I've spent these past few weeks informing myself on my choices, choices I have the honor of making as a voting American. I keep politics out of this blog, but suffice to say that I'm not the type to demonize people who disagree with me politically. I believe that the vast majority of Americans (and politicians) are advocating for what they think is best for our cities, states and country, but just disagree on what policy is best (for one well-written take on this year's election, see my friend Matt's post).

Living in California's new Congressional District 52 is pretty exciting. We have a congressional race coming down to the wire and being in California, we can register to vote online! My ballot was sent to me by email (thanks for joining the 21st century, California!) and I submitted my ballot on Monday.

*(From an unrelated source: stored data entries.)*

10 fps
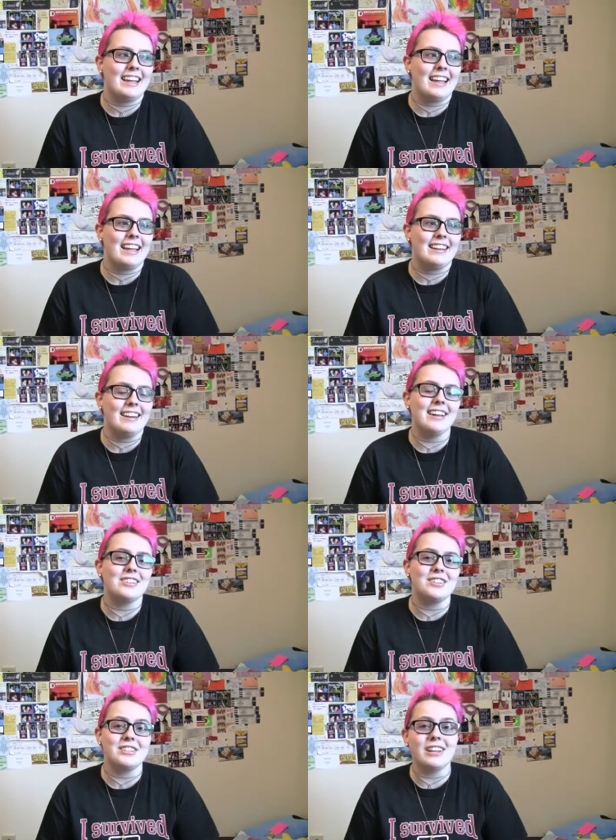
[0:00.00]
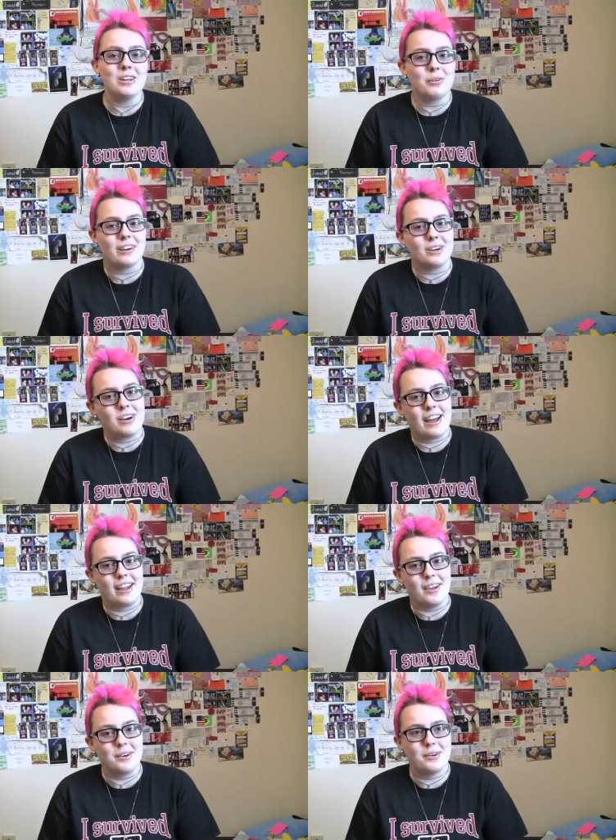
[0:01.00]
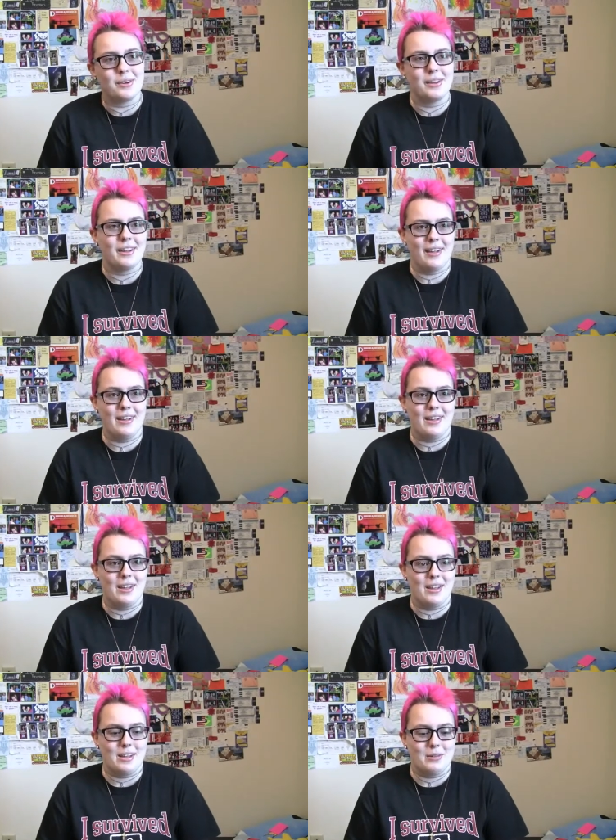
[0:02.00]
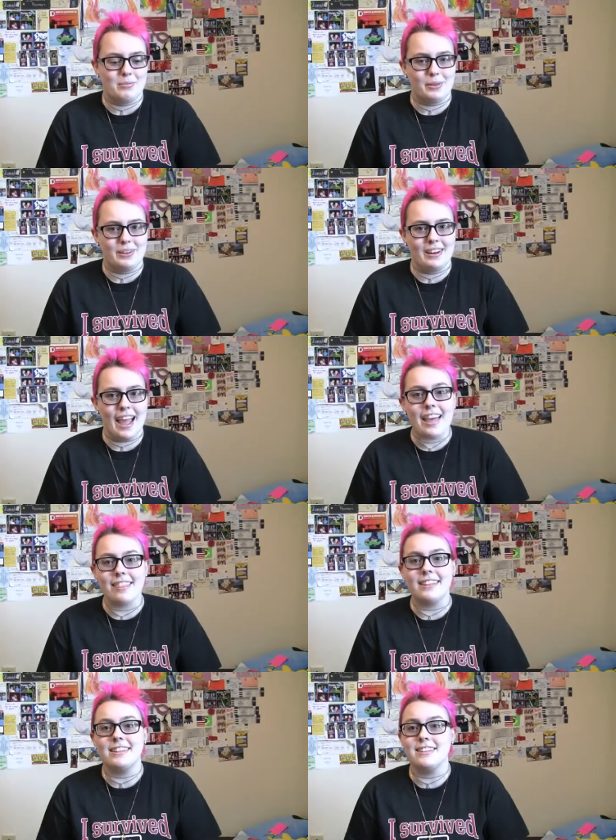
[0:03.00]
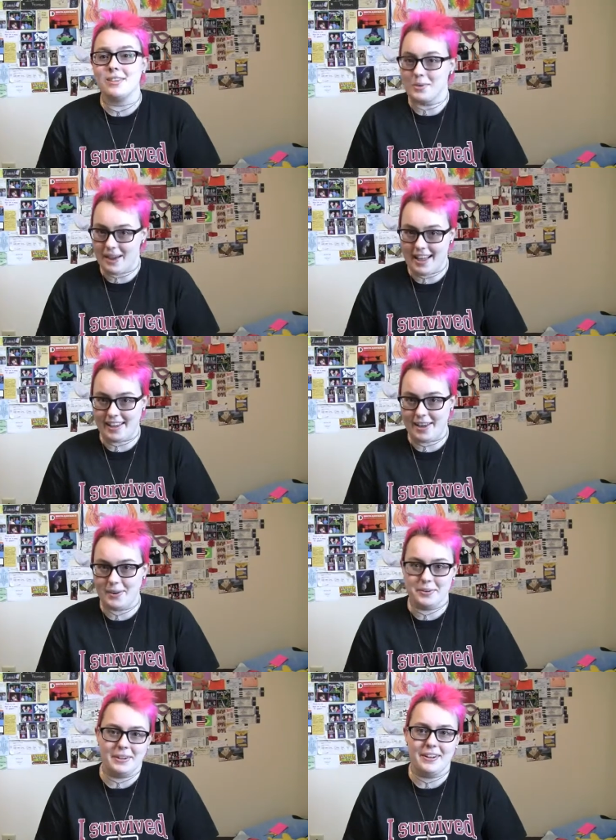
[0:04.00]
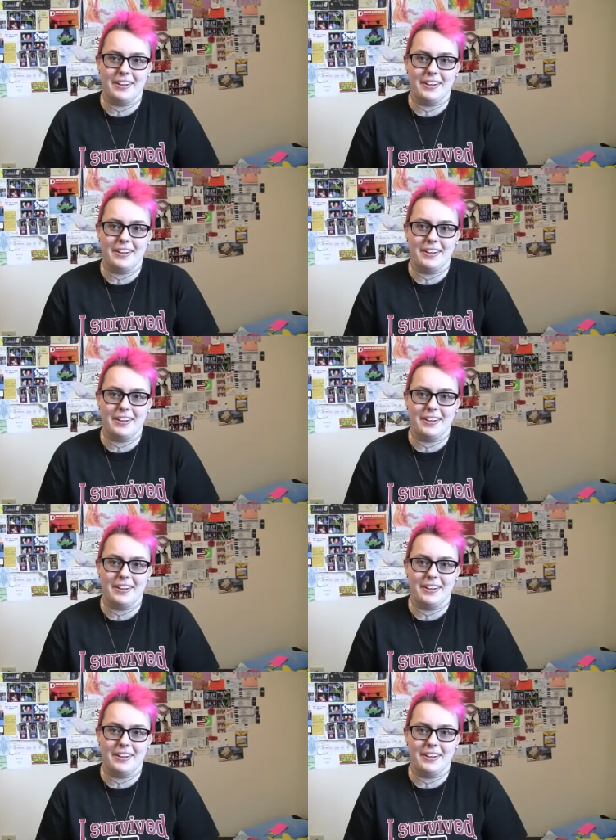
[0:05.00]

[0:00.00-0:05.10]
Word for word: And not just anywhere in Ohio, but Athens, Ohio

I'm looking forward to November. I'm not one for suspense, and I want to talk to people at work about something else for once!

Friday, October 12, 2012


I went to Barcelona for a short day-trip this weekend (isn't Ryan Air grand/terrible?) and had a chance to walk through the heart of Catalunya just a few weeks after major separatist demonstrations rocked its streets on 11 September.

Compared to the last time I was in Barcelona, I noticed a striking lack of Spanish flags. Unavoidable, however, were variations on the Catalan flag, including the red, gold and blue of the separatists, hanging from balconies and windows.

Catalunya, like many other regions in Spain, is having fiscal troubles and Artur Mas, the Catalan nationalist leader of the regional government is trying to take more control of its tax revenues vis-a-vis the central government, in part by leveraging the large demonstrations of last month and speaking in terms of national sovereignty.

 Also taking place in Barcelona that day was a major match between FC Barcelona and Real Madrid, football stand-ins for a more complicated political debate. Maybe it means something that the game ended in a 2-2 tie.

Wednesday, October 10, 2012

Plaza de la Villa

On Tuesday, I got home from work around 8:30, cracked open a cold beer and threw open the shutters of the floor-to-ceiling window in my living room to enjoy this view.

I leaned against the railing and looked down upon Plaza de la Villa, my historic and beautiful neighbor. The plaza often boasts wandering tourists during the day but is surprisingly quiet at night.

I especially enjoy the statue in the center of the plaza of Álvaro de Bazán, an architect of the Spanish Armada and an admiral who helped win the famous Battle of Lepanto. He died in February of 1588, six months before his dread fleet foundered in the waters off the English coast.

No subtle metaphors about my life, just interesting stuff.

Tuesday, October 2, 2012

Santander: First Impressions

After a week of exploring Madrid and finding an apartment, I began work at Banco Santander on Monday. Four first impressions:

1. This place is ridiculous. Santander built its own corporate campus just outside of Madrid. I feel like I'm working in some futuristic corporatist utopia.

2. Everything is in Spanish. My colleagues were under the impression when I arrived that I didn't speak Spanish, and when they found out I could, they decided to talk to me as if I were a Spaniard. This was probably too much for me the first day and I left with an exhausted brain and a worry that I had missed some important information. Today was better and I sat through a 20 minute rapid-fire briefing on Bloomberg data sets with very high level of comprehension (a fact that I only slowly realized as it was happening).

3. This is a big kid job. Everyone is super nice, but no one is holding my hand. My work doesn't consist of just searching Google or copying and pasting stuff into Word documents. I actually need to use stuff I learned in Econ classes. I need to take home material and become an expert on Chilean fiscal policy. I might succeed, but there's definitely room for failure.

4. This is what I want to do. After four months of uncertainty as to what I'd be doing, I found myself in Santander's Servicio de Estudios y Public Policy, which does in-house economic and political analysis for bank decision-makers. My first week I'm helping to write briefs. This was the kind of stuff that I enjoyed so much at SAIS and dreamed about doing professionally. This place exhausts me. It scares me. Most of all, it excites me, and it's only my second day.